The after-market parts were excluded from the council's statistics from 2013 - when local customs union partners Botswana, Namibia, Swaziland and Lesotho were reclassified as export markets. The result was an instant year-on-year slashing of the deficit, from R42.3b to R24bn, which shrunk to R15.8b last year.

Critics of the components decision say after-market parts are a legitimate part of automotive trade and their absence distorts the picture. In the new annual, a second table includes them, turning the R5.3b surplus into a R45.2b deficit.

Including after-market parts, total automotive trade between SA and its global partners amounted to R348.2b. SA exported a record R151.5b of goods but imported R196.7b. The R45.2b deficit is a more than 27% improvement on the previous year's R62.2bn.

Sustainable improvement

Since the 1995 launch of the Motor Industry Development Programme, succeeded in 2013 by the APDP, there has never previously been a surplus, with or without imported parts. The APDP has brought nearly R50b in investment and created about half-a-million jobs inside and beyond the motor industry. Despite this, critics point to the trade deficits as evidence that the industry is a drain on the exchequer and that government support should be withdrawn.

Mike Whitfield, MD of Nissan SA and president of the National Association of Automobile Manufacturers of SA, said on Friday he believed last year's improvement was sustainable. Vehicle exports were forecast to grow again this year, while local sales were expected to retreat for the third year in a row, possibly as much as 12%.

Since the middle of last year Volkswagen, BMW, Ford and Beijing Automotive Industries have announced export-focused investment projects over the next four years, while Toyota has completed a R5bn investment to launch its new Hilux.
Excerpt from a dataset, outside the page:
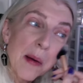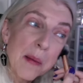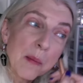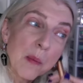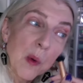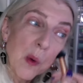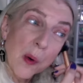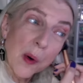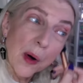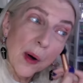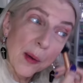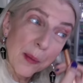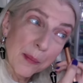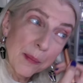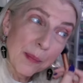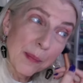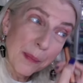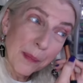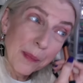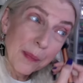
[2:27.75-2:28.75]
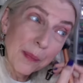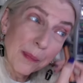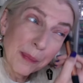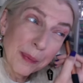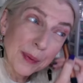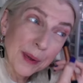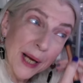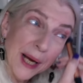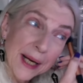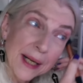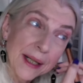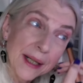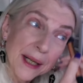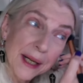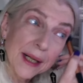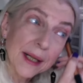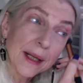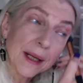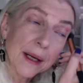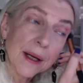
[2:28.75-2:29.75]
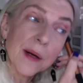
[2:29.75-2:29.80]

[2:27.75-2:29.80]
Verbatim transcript: more blending.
Dave Coffey, president of the National Association of Automotive Components and Allied Manufacturers, said more investment announcements were expected soon.

Increase localisation

Whitfield said the weak rand made SA an attractive production base. Increased localisation (use of more homesourced components) would benefit the industry's trade balance. Though some firms claim more than 70% local content in their vehicles, the industry average is less than 50%. Coffey said cooperative industry programmes identifying components best suited for localisation were going well.

A recent APDP change, lowering the annual volume threshold at which motor companies could access incentives, would attract new vehicle manufacturers and offer opportunities for components suppliers.